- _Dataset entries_
:::

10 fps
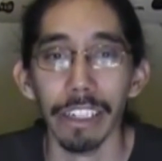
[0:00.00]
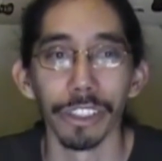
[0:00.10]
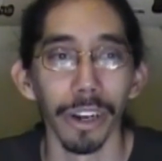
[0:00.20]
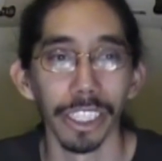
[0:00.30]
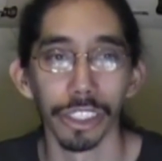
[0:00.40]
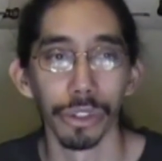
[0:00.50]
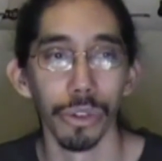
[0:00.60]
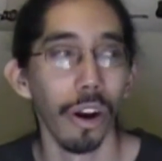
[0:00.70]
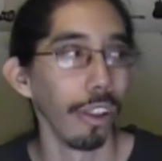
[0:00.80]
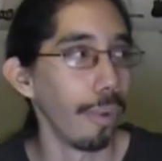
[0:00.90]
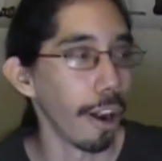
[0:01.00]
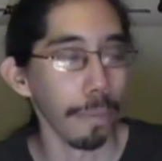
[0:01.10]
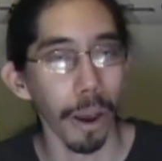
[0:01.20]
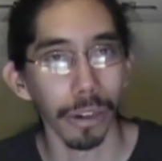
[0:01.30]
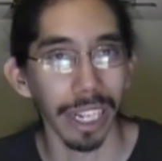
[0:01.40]
So I just threw all the water
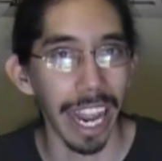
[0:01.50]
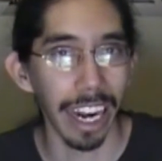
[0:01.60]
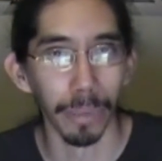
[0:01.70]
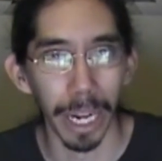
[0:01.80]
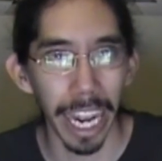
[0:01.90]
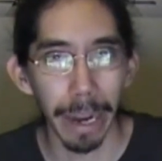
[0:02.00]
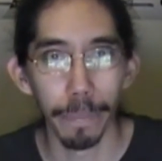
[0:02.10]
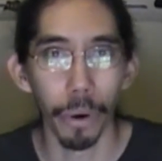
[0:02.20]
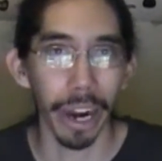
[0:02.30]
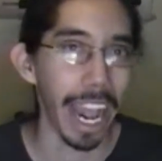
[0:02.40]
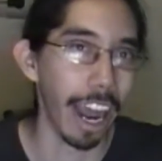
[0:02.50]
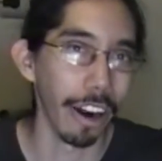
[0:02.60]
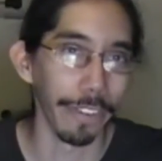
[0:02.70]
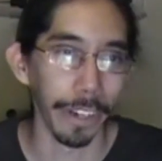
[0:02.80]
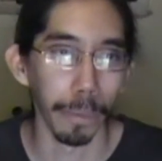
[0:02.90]
bottles I had on my headboard
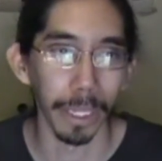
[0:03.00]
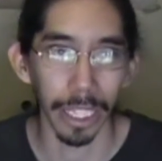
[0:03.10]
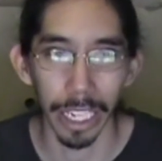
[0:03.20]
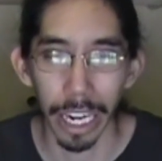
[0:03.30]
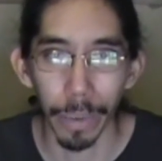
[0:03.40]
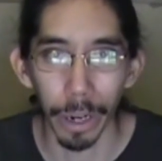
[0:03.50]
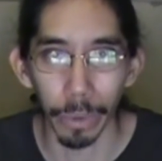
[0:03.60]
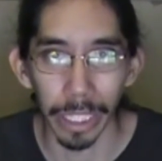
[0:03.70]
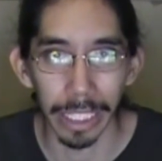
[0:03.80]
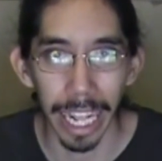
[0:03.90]
out of here because I didn't want to risk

:::

Repeat the data exactly, excluding the pictures.

10 fps
[0:00.00]
[0:00.10]
[0:00.20]
[0:00.30]
[0:00.40]
[0:00.50]
[0:00.60]
[0:00.70]
[0:00.80]
[0:00.90]
[0:01.00]
[0:01.10]
[0:01.20]
[0:01.30]
[0:01.40]
So I just threw all the water
[0:01.50]
[0:01.60]
[0:01.70]
[0:01.80]
[0:01.90]
[0:02.00]
[0:02.10]
[0:02.20]
[0:02.30]
[0:02.40]
[0:02.50]
[0:02.60]
[0:02.70]
[0:02.80]
[0:02.90]
bottles I had on my headboard
[0:03.00]
[0:03.10]
[0:03.20]
[0:03.30]
[0:03.40]
[0:03.50]
[0:03.60]
[0:03.70]
[0:03.80]
[0:03.90]
out of here because I didn't want to risk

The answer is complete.